More clearly explained, if the sUAS has a entropy value that is greater than the pre-defined threshold, it is urged to group with its closest neighbor. This phase is called “grouping” phase. Then, the formed sub-group(s) tries to get closer to the next farthest sUAS agent or other sub-group, if the entropy values are still greater than the threshold. One safety step is checking whether the sUASs are too close; if so, the algorithm commands them to move apart. That allows sub-groups to come closer instead of agents inside a sub-group to come very close to each. Moreover, if entropy values are less than the threshold value, sUASs start moving to a global way-point. This phase is called the “mission” phase.
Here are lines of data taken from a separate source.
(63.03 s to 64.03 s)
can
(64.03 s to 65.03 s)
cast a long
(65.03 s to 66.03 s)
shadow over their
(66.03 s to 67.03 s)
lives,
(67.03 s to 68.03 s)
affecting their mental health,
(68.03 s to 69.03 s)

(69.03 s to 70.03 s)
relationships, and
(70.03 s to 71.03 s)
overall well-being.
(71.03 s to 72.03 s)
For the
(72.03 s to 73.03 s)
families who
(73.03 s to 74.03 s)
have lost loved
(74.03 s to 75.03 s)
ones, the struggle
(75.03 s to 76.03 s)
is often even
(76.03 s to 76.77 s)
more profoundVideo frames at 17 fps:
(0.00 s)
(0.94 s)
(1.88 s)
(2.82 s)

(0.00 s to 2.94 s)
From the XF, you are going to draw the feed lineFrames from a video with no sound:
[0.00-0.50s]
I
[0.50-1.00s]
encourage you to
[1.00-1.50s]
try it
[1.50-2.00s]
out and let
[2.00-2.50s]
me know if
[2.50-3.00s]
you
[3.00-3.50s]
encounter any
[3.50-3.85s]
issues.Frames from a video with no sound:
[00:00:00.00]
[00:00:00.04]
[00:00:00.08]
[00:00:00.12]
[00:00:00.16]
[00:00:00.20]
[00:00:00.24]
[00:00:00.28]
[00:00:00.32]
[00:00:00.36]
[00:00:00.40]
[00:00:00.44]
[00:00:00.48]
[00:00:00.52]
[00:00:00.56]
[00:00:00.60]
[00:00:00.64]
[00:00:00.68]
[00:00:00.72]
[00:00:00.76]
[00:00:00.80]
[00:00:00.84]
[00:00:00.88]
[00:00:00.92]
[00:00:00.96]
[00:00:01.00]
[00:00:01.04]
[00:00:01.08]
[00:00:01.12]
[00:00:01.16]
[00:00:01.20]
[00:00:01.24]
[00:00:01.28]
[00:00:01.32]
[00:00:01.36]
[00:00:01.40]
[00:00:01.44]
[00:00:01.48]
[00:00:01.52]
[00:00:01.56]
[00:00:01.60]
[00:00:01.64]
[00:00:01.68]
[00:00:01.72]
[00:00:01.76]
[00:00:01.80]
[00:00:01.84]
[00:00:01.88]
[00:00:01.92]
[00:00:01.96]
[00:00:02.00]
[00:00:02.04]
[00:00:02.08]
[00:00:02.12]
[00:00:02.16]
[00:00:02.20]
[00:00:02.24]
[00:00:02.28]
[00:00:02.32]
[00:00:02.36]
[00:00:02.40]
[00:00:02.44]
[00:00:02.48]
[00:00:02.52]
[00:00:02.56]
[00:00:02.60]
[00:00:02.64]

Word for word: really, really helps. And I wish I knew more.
Algorithm 1: Pseudo-code representation of Tsallis-entropy-based distributed behavior |
|
To test this model, simulations were run in AirSim [
47]. To ensure the robustness and scalability of the model, simulations were run with 3, 6, 9, 12, 15, 18, and 20 sUAS. Using this method, it was possible to collect enough data to find suitable values to complete the simulation missions. This capability led to the discovery that, along with the Tsallis entropy, the developed model needs to have two other parameters to effectively control the sUAS team. The additional parameters are:
Minimum distance
Entropy threshold
3.2.1. Minimum Distance
The minimum distance was added to avoid collisions between each sUAS in the team. Since the goal is to reduce the overall entropy, the sUASs move closer together, and all of them try to occupy the same physical space. This causes collisions and makes maneuvering challenging. To avoid this, the minimum distance was set. This minimum distance makes it possible for each sUAS to operate without interference from the others.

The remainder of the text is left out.